Cela veut également dire qu’émotion et sentiment ne prennent tout leur sens qu’en terme de réponses posturales mais surtout comportementales face à une situation plus ou moins problématique. Nous avons identifié les éléments en présence et certains liens qui les unissent, il nous est maintenant possible de tenter de reconstituer une modélisation de l’ensemble du processus. C’est ce que Damasio nous propose à la page 152 de son ouvrage sous une forme très condensée qui suppose que les premiers schémas aient été préalablement intégrés. Comment la chose se déroule-t-elle ?

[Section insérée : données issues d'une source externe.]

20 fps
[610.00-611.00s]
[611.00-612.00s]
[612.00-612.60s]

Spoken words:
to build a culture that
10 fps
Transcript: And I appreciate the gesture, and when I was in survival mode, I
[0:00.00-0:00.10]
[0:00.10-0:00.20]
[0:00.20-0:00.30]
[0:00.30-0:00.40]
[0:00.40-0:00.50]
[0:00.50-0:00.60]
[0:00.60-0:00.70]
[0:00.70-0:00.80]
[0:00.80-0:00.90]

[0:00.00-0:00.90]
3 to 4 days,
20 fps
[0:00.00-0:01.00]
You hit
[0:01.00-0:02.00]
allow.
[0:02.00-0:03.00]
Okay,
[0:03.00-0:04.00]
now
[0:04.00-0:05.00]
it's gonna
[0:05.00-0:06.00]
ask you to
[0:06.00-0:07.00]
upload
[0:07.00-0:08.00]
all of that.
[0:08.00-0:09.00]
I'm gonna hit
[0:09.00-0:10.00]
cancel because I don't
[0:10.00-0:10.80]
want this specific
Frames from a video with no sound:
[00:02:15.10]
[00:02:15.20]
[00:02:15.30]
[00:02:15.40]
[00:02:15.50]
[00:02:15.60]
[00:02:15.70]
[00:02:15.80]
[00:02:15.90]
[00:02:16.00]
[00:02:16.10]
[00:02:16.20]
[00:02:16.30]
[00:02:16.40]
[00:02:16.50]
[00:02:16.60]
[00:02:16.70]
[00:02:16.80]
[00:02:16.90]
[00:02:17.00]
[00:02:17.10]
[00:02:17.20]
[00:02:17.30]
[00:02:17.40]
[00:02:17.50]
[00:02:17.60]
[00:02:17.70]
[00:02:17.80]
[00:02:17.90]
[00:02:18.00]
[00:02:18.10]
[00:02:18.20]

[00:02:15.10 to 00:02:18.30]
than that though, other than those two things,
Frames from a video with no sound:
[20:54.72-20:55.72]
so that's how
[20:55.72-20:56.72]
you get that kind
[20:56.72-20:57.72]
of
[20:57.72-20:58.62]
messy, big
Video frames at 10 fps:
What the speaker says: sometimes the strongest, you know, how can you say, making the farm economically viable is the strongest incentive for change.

Un S.E.C. (pour rappel : Stimulus Emotionnellement Compétent) est perçu par les organes sensoriels d’un individu qui en instruisent les éléments du système central cérébral chargés de commander en retour les modifications corporelles idoines pour faire face à la situation. Ceux-ci agissent en conséquence. Par exemple, un Pitt-bull casse sa chaîne et se précipite sur moi. Mes fonctions digestives sont interrompues, ma fatigue antérieure ne se fait plus ressentir, mes muscles sont tout à fait prêts à me propulser en dessus de la barrière proche. Cet état du corps, prêt à la fuite, devient lui-même un message fidèlement destiné et véhiculé à destination de la conscience en tant qu’émotion de peur mais il lui faut d’abord être décodé pour être compris en tant que tel. L’information arrive au cerveau pour être « mise en carte ». A ce moment là, il n’y a plus une voie de traitement mais deux, et qui plus est interconnectées. Stratégies de raisonnement, représentations des résultats futurs en terme de probabilités au niveau de l’intellect, expériences émotionnelles comparables au niveau de l’affectivité, vont interférer et redistribuer les cartes somatosensorielles en fonction de leurs impacts respectifs. La prise de décision qui résultera de cette « foire d’empoigne » devra avoir fait le bon choix en vue de la préservation de l’individu. Je peux faire face au molosse en le toisant afin de l’intimider, je peux lui asséner un coup judicieusement placé pour le mettre hors de combat ou bien encore me mettre en sécurité en sautant la barrière. Ce sont autant d’options ouvertes mais la mise en œuvre effective – et vitale – de l’action impose qu’une seule d’entre elles soit sélectionnée pour être réalisée réellement au moment où la réponse doit intervenir, sous peine de lésion plus ou moins irrémédiable de l’organisme. Voilà de quelle manière intellect et affect ne peuvent être dissociés au niveau de l’action.